State Theatre Company South Australia with Caitlin Ellen Moore and Tim Overton. Slingsby’s Hall of Possibility. 29 Nov 2023
Director Tim Overton says Sarah Ruhl’s play, Dead Man’s Cell Phone, is about connection, but there is a behemothly blaring disconnection to start the whole thing off. Dead Man’s Cell Phone is an early career hit for the American playwright in 2007, and still somehow her nominations for the Pulitzer Prize for Drama (twice) and a Tony Award for best play have not brought her the gong, and judging by this little gem, that’s a shame.
Dead Man’s Cell Phone. Thought I’d just say it again because it has a great ring to it. We are all now familiar with the possibility of a grotesque afterlife on social media. Back in 2007, though, Sarah was musing about disembodied voices on mobile devices that are sourced from anywhere, or maybe nowhere - different to the known location of a stationary voice at the end of a hard-wired telephone.

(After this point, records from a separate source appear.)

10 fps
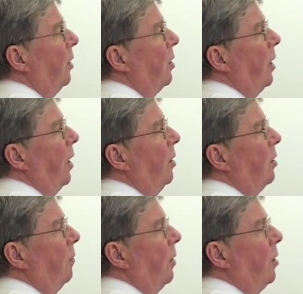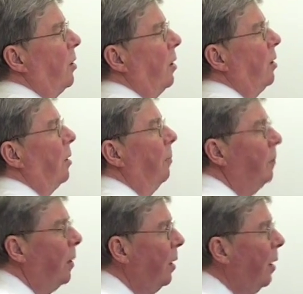states of this system
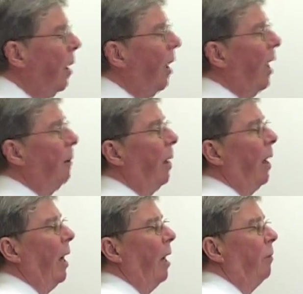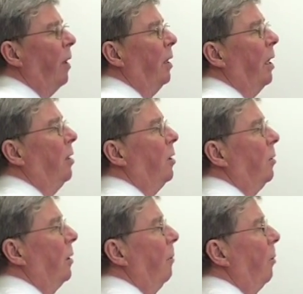um, have an
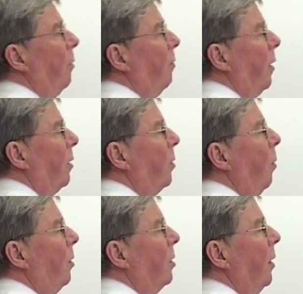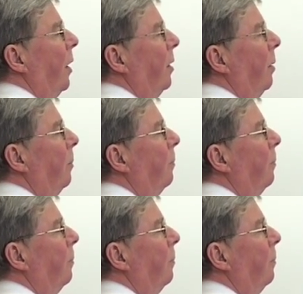integral number of flux quanta in them.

It would lessen your experience of this remarkable production by giving too much away except, yes, literally, it has a lot to do with a dead man’s cell phone. The elements of discovery and surprise, the transposition of time and place, and the mix of the seemingly normal and something besides that are in the script have been amplified by terrifically disconcerting performances. As well as theatrical movement directed by Overton and choreographer Zoë Dunwoodie, stark lighting by Vanessa van de Weyer, Wendy Todd’s ever-shifting set, and composer Dave McEvoy’s live music and sound effects integrated into the performance – all this provides the surrealism and bizarre surprises found in a David Lynch film.
James Smith’s virtuosity stunned me in Theatre Republic’s How Not To Make It In America in 2021, and that consummate capacity is again on display here. His masterful movement and voice versatility are fun and awesome. He is the dead man and his bro. Bravo! Annabel Matheson as Jean grips our hand as she takes us along on her surreal sojourn. From the time she answers the dead man’s phone, her naïve duplicity leads us down the rabbit hole into the Alice’s Wonderland-like unreality of the dead man’s life. It’s difficult for us to shake away Shabana Azeez’s exotic character when she’s supposed to be a disappointed and rather ordinary housewife; it is the former where she is supremely successful. Continuing the Alice in Wonderland metaphor, stalwart performer Carmel Johnson is The Queen but doesn’t reach the required authenticity.
In the end, white lies can make a difference and a peripatetic love story conquers all. Dead Man’s Cell Phone (I love this title) is a lively evening of munificent magic and discombobulating delectation. Bravo!